### ACTIVITY
Only the lines below starting at the one containing "[00:00:00.00 to 00:00:00.33]" and ending at the one containing "[00:00:02.33 to 00:00:02.67]" belong in the answer, each copied exactly.

### Dataset entries
# # # # # # #
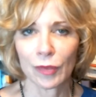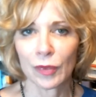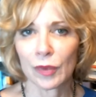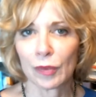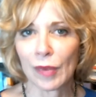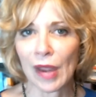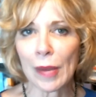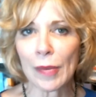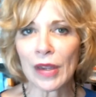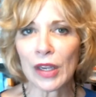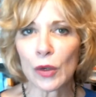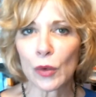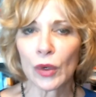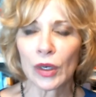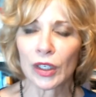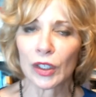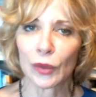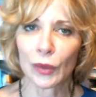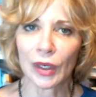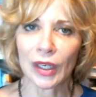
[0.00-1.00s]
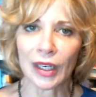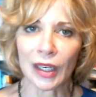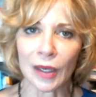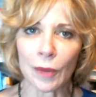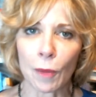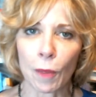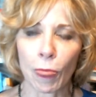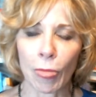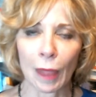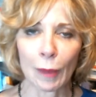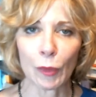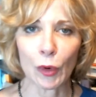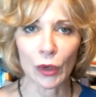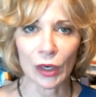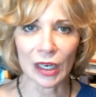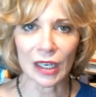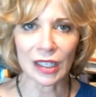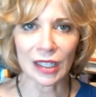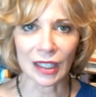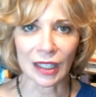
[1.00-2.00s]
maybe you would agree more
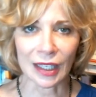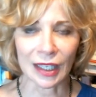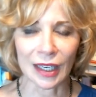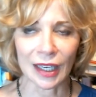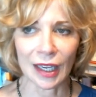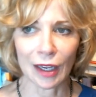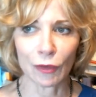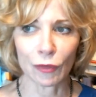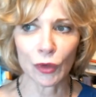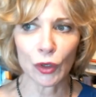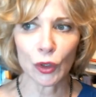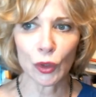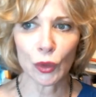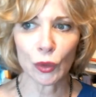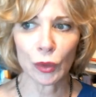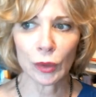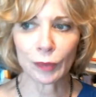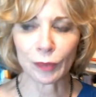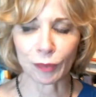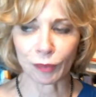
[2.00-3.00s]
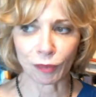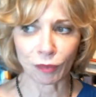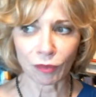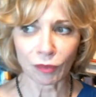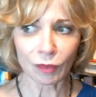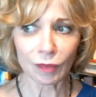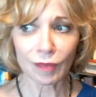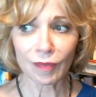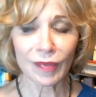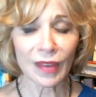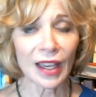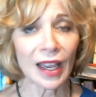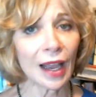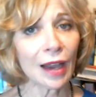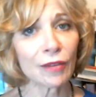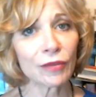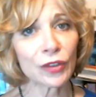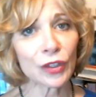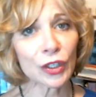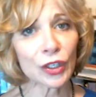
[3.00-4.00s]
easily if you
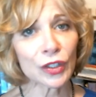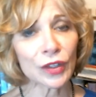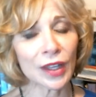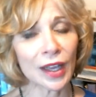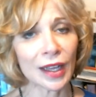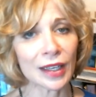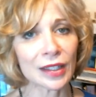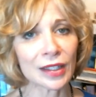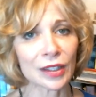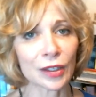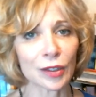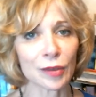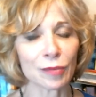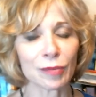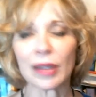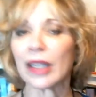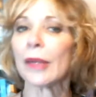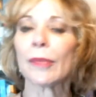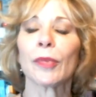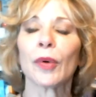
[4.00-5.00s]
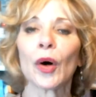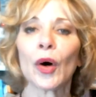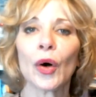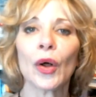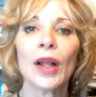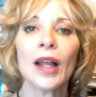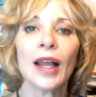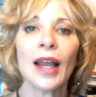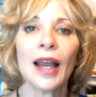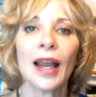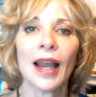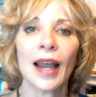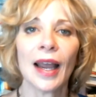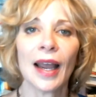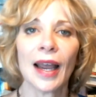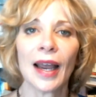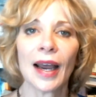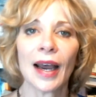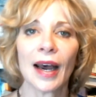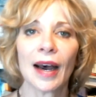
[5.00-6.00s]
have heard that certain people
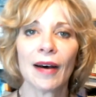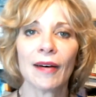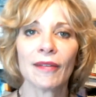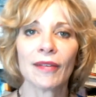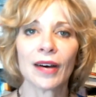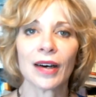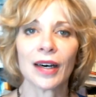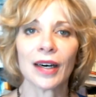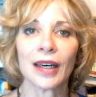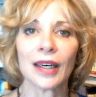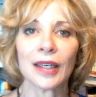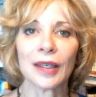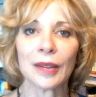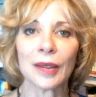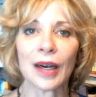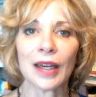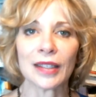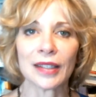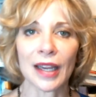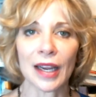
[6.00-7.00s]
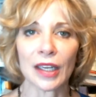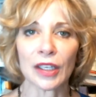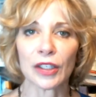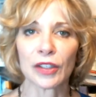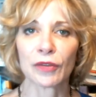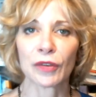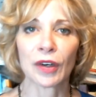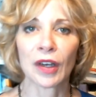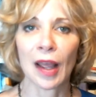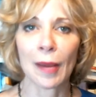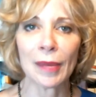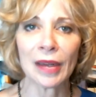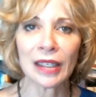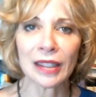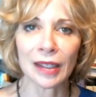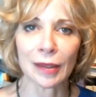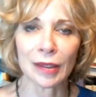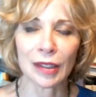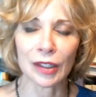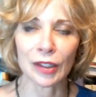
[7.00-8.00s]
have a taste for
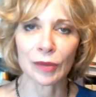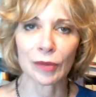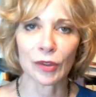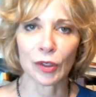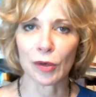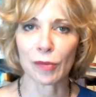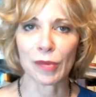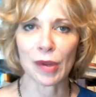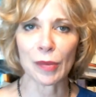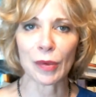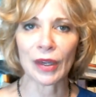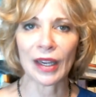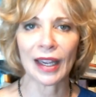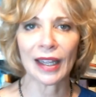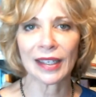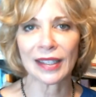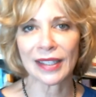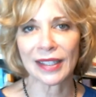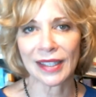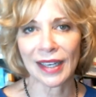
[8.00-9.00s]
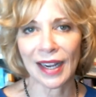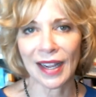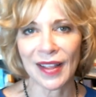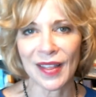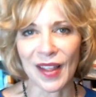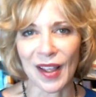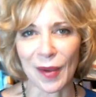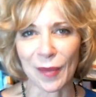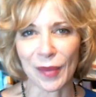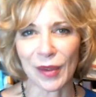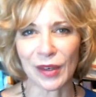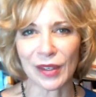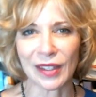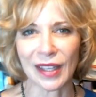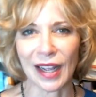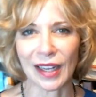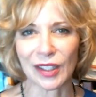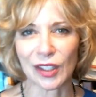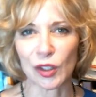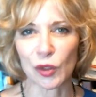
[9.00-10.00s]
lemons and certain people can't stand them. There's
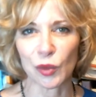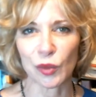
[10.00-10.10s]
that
# # # # # # #
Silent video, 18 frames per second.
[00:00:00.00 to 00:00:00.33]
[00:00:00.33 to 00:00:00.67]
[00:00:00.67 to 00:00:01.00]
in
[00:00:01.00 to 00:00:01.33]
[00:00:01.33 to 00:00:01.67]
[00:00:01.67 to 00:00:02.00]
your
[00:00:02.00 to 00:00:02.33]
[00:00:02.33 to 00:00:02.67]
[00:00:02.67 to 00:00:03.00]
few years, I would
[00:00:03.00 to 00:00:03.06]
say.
# # # # # # #
### EXPECTED ANSWER
[00:00:00.00 to 00:00:00.33]
[00:00:00.33 to 00:00:00.67]
[00:00:00.67 to 00:00:01.00]
in
[00:00:01.00 to 00:00:01.33]
[00:00:01.33 to 00:00:01.67]
[00:00:01.67 to 00:00:02.00]
your
[00:00:02.00 to 00:00:02.33]
[00:00:02.33 to 00:00:02.67]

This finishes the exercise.